• _Work request_: Copy exactly, beginning with the line holding "[0:18.00-0:18.20]" and ending with the final line of the data beneath this task; copy nothing else, and leave out every picture.

• _The data_:
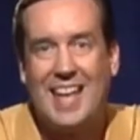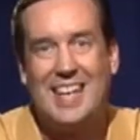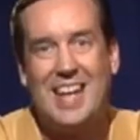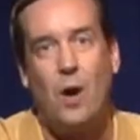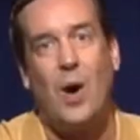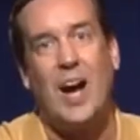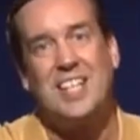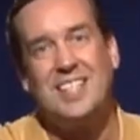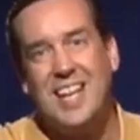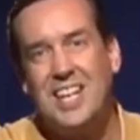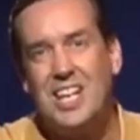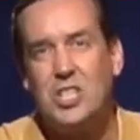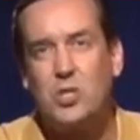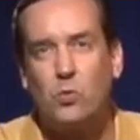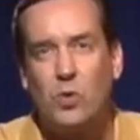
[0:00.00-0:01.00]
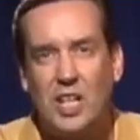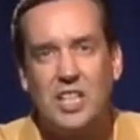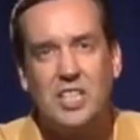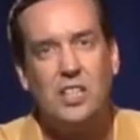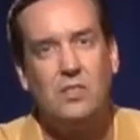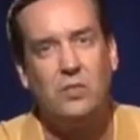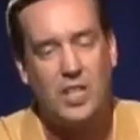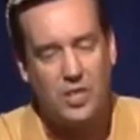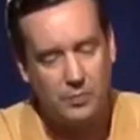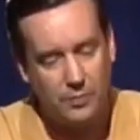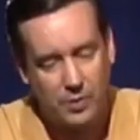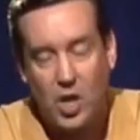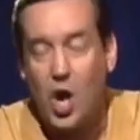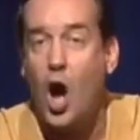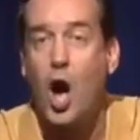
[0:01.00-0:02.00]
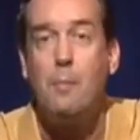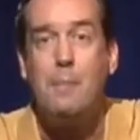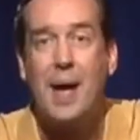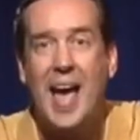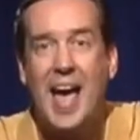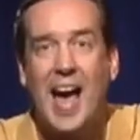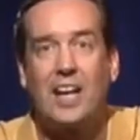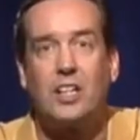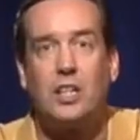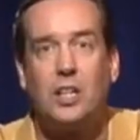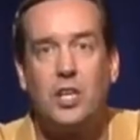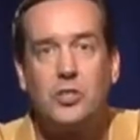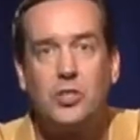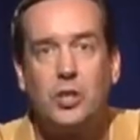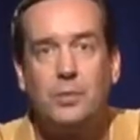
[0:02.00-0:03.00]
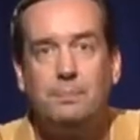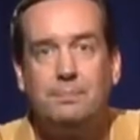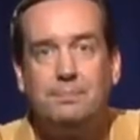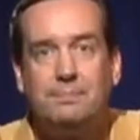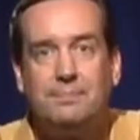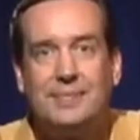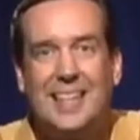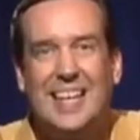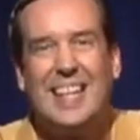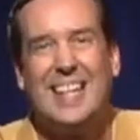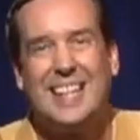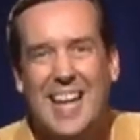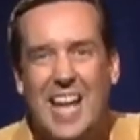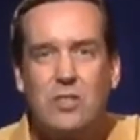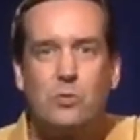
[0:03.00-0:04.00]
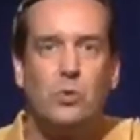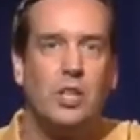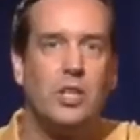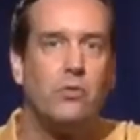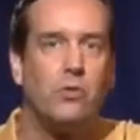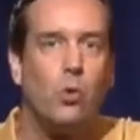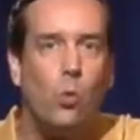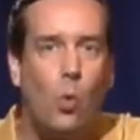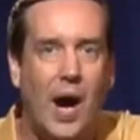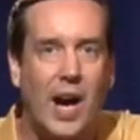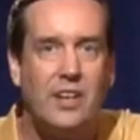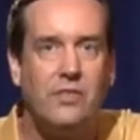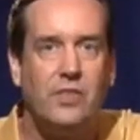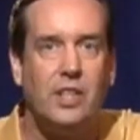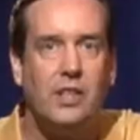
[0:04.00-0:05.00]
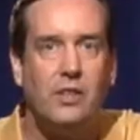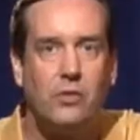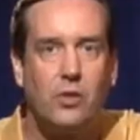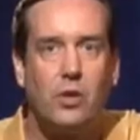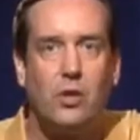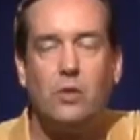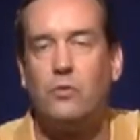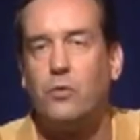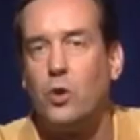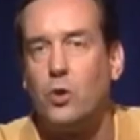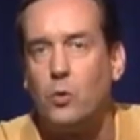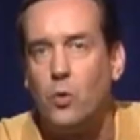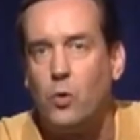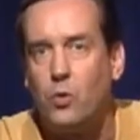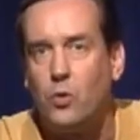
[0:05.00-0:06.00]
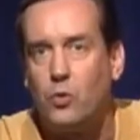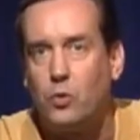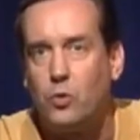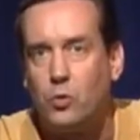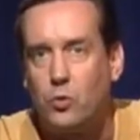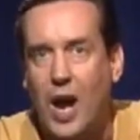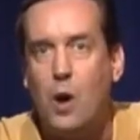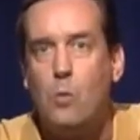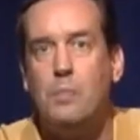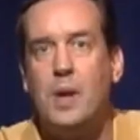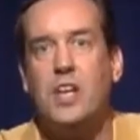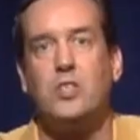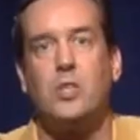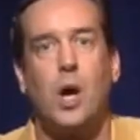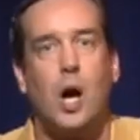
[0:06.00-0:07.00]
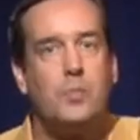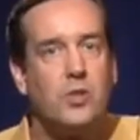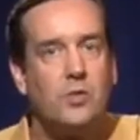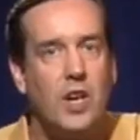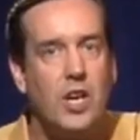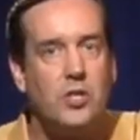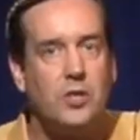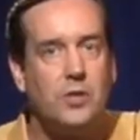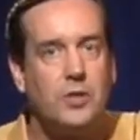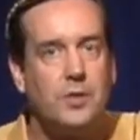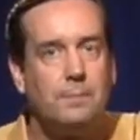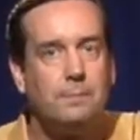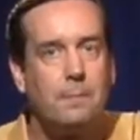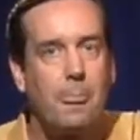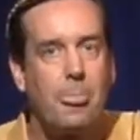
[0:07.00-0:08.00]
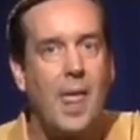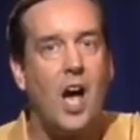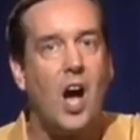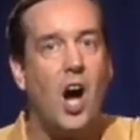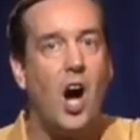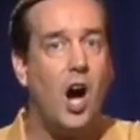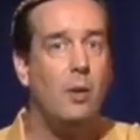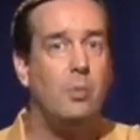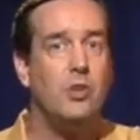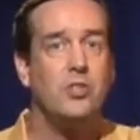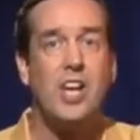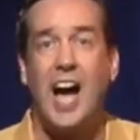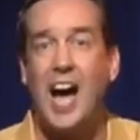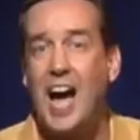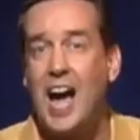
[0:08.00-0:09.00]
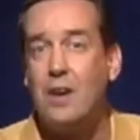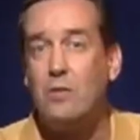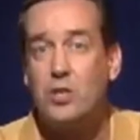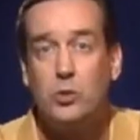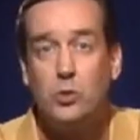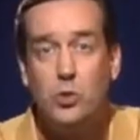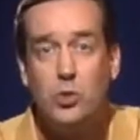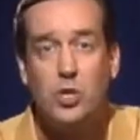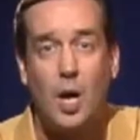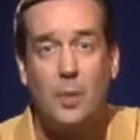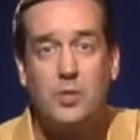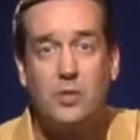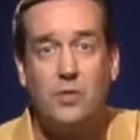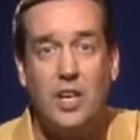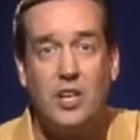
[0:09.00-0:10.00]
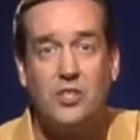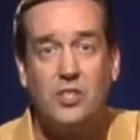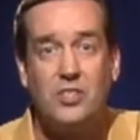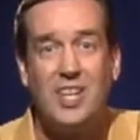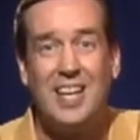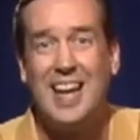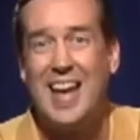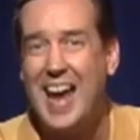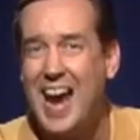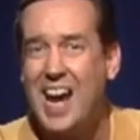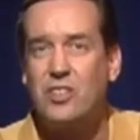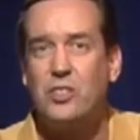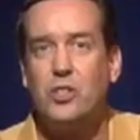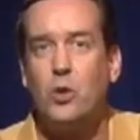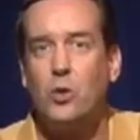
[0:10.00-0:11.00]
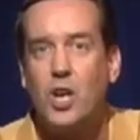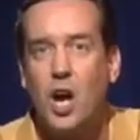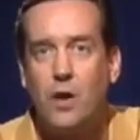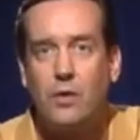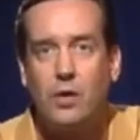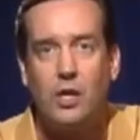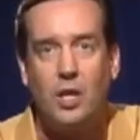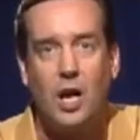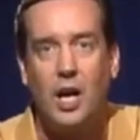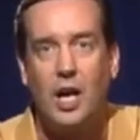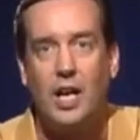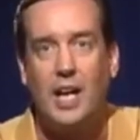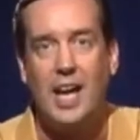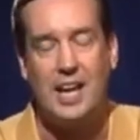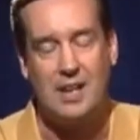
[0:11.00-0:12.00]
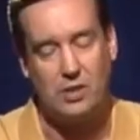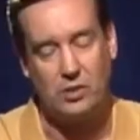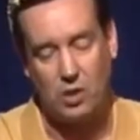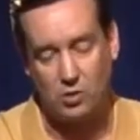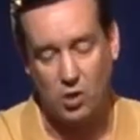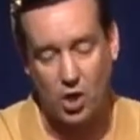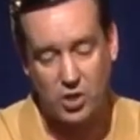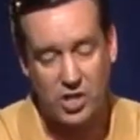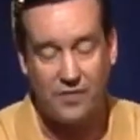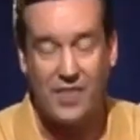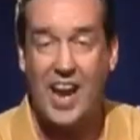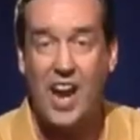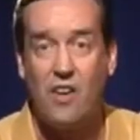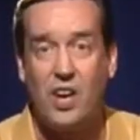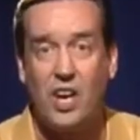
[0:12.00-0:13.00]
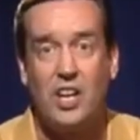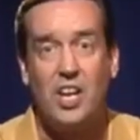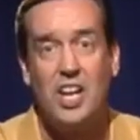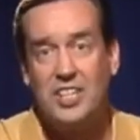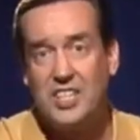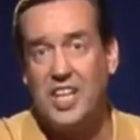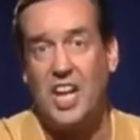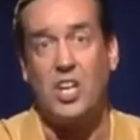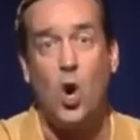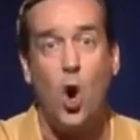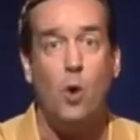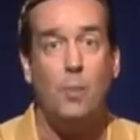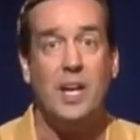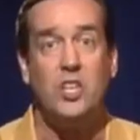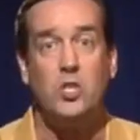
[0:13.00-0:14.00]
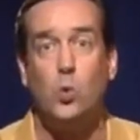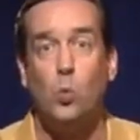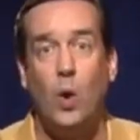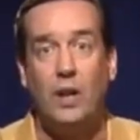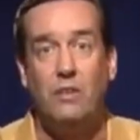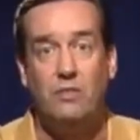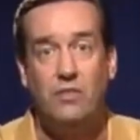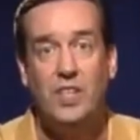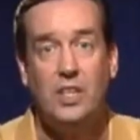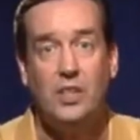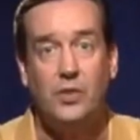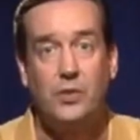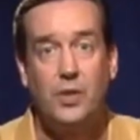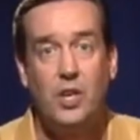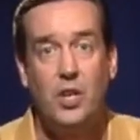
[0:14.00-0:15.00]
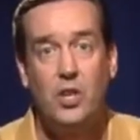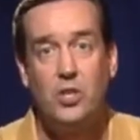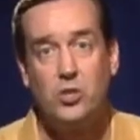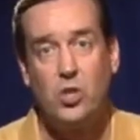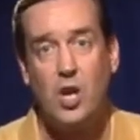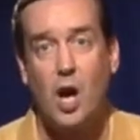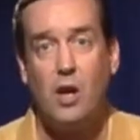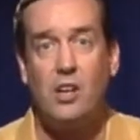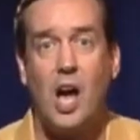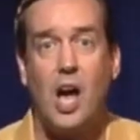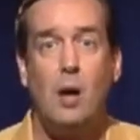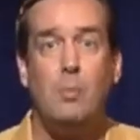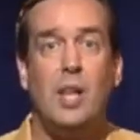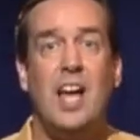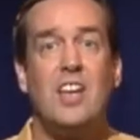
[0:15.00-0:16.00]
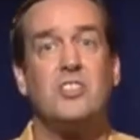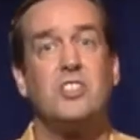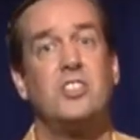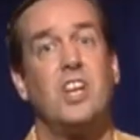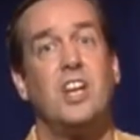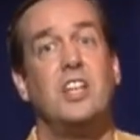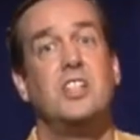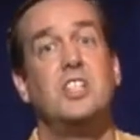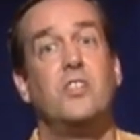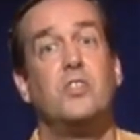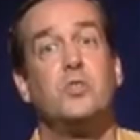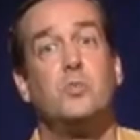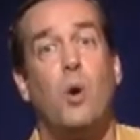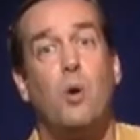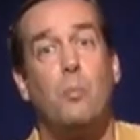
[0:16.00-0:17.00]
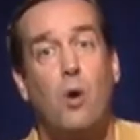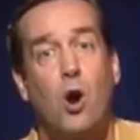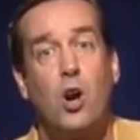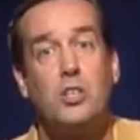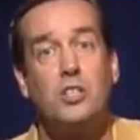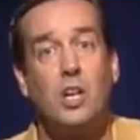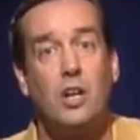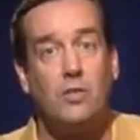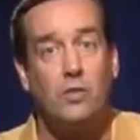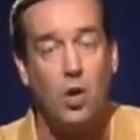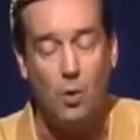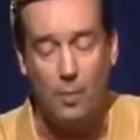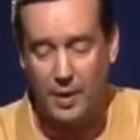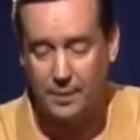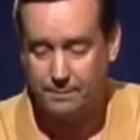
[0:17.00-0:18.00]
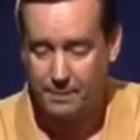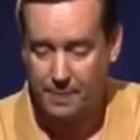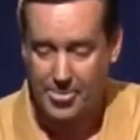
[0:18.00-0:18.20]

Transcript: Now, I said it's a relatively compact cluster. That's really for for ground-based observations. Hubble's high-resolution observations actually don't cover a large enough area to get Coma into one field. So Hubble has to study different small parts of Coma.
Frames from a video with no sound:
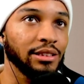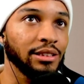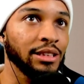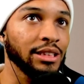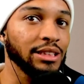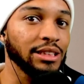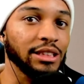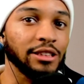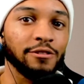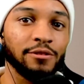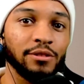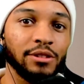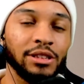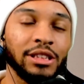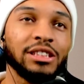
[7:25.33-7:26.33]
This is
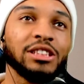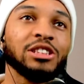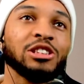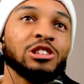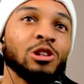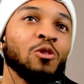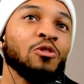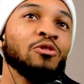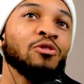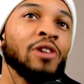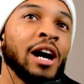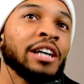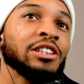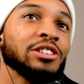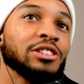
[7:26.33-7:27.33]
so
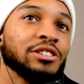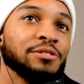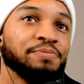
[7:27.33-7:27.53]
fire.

• _Finished exercise_:
[0:18.00-0:18.20]

Transcript: Now, I said it's a relatively compact cluster. That's really for for ground-based observations. Hubble's high-resolution observations actually don't cover a large enough area to get Coma into one field. So Hubble has to study different small parts of Coma.
Frames from a video with no sound:
[7:25.33-7:26.33]
This is
[7:26.33-7:27.33]
so
[7:27.33-7:27.53]
fire.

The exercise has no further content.